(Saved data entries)
-- Opening Marker --
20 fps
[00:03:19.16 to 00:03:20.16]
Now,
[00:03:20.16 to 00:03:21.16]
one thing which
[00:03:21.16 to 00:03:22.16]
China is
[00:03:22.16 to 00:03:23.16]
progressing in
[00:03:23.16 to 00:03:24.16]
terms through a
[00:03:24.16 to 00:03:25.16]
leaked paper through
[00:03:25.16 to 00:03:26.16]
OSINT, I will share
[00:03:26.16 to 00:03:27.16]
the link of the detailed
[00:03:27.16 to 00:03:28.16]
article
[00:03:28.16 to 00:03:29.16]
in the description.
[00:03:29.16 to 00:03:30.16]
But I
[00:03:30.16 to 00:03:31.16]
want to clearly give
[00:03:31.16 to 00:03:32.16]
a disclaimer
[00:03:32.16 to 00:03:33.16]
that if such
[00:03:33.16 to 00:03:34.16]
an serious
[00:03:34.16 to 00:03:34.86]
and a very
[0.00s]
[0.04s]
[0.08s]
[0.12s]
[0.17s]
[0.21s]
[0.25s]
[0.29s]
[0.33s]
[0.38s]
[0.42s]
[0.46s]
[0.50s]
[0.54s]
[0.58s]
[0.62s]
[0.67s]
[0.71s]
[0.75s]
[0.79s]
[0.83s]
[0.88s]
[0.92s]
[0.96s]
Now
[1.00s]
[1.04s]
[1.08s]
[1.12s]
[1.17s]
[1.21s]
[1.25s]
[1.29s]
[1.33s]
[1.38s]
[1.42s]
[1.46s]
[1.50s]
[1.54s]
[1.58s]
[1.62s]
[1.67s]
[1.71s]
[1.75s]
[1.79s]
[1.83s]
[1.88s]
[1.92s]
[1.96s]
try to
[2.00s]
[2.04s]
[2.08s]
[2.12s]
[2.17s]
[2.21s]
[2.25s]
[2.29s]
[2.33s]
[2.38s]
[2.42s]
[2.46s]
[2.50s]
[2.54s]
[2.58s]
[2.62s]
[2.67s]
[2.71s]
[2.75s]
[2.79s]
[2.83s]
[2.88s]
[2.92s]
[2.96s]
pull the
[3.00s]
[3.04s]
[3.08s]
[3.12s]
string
-- Closing Marker --
Activity:
All of the entries should be repeated word for word.

The answer:
20 fps
[00:03:19.16 to 00:03:20.16]
Now,
[00:03:20.16 to 00:03:21.16]
one thing which
[00:03:21.16 to 00:03:22.16]
China is
[00:03:22.16 to 00:03:23.16]
progressing in
[00:03:23.16 to 00:03:24.16]
terms through a
[00:03:24.16 to 00:03:25.16]
leaked paper through
[00:03:25.16 to 00:03:26.16]
OSINT, I will share
[00:03:26.16 to 00:03:27.16]
the link of the detailed
[00:03:27.16 to 00:03:28.16]
article
[00:03:28.16 to 00:03:29.16]
in the description.
[00:03:29.16 to 00:03:30.16]
But I
[00:03:30.16 to 00:03:31.16]
want to clearly give
[00:03:31.16 to 00:03:32.16]
a disclaimer
[00:03:32.16 to 00:03:33.16]
that if such
[00:03:33.16 to 00:03:34.16]
an serious
[00:03:34.16 to 00:03:34.86]
and a very
[0.00s]
[0.04s]
[0.08s]
[0.12s]
[0.17s]
[0.21s]
[0.25s]
[0.29s]
[0.33s]
[0.38s]
[0.42s]
[0.46s]
[0.50s]
[0.54s]
[0.58s]
[0.62s]
[0.67s]
[0.71s]
[0.75s]
[0.79s]
[0.83s]
[0.88s]
[0.92s]
[0.96s]
Now
[1.00s]
[1.04s]
[1.08s]
[1.12s]
[1.17s]
[1.21s]
[1.25s]
[1.29s]
[1.33s]
[1.38s]
[1.42s]
[1.46s]
[1.50s]
[1.54s]
[1.58s]
[1.62s]
[1.67s]
[1.71s]
[1.75s]
[1.79s]
[1.83s]
[1.88s]
[1.92s]
[1.96s]
try to
[2.00s]
[2.04s]
[2.08s]
[2.12s]
[2.17s]
[2.21s]
[2.25s]
[2.29s]
[2.33s]
[2.38s]
[2.42s]
[2.46s]
[2.50s]
[2.54s]
[2.58s]
[2.62s]
[2.67s]
[2.71s]
[2.75s]
[2.79s]
[2.83s]
[2.88s]
[2.92s]
[2.96s]
pull the
[3.00s]
[3.04s]
[3.08s]
[3.12s]
string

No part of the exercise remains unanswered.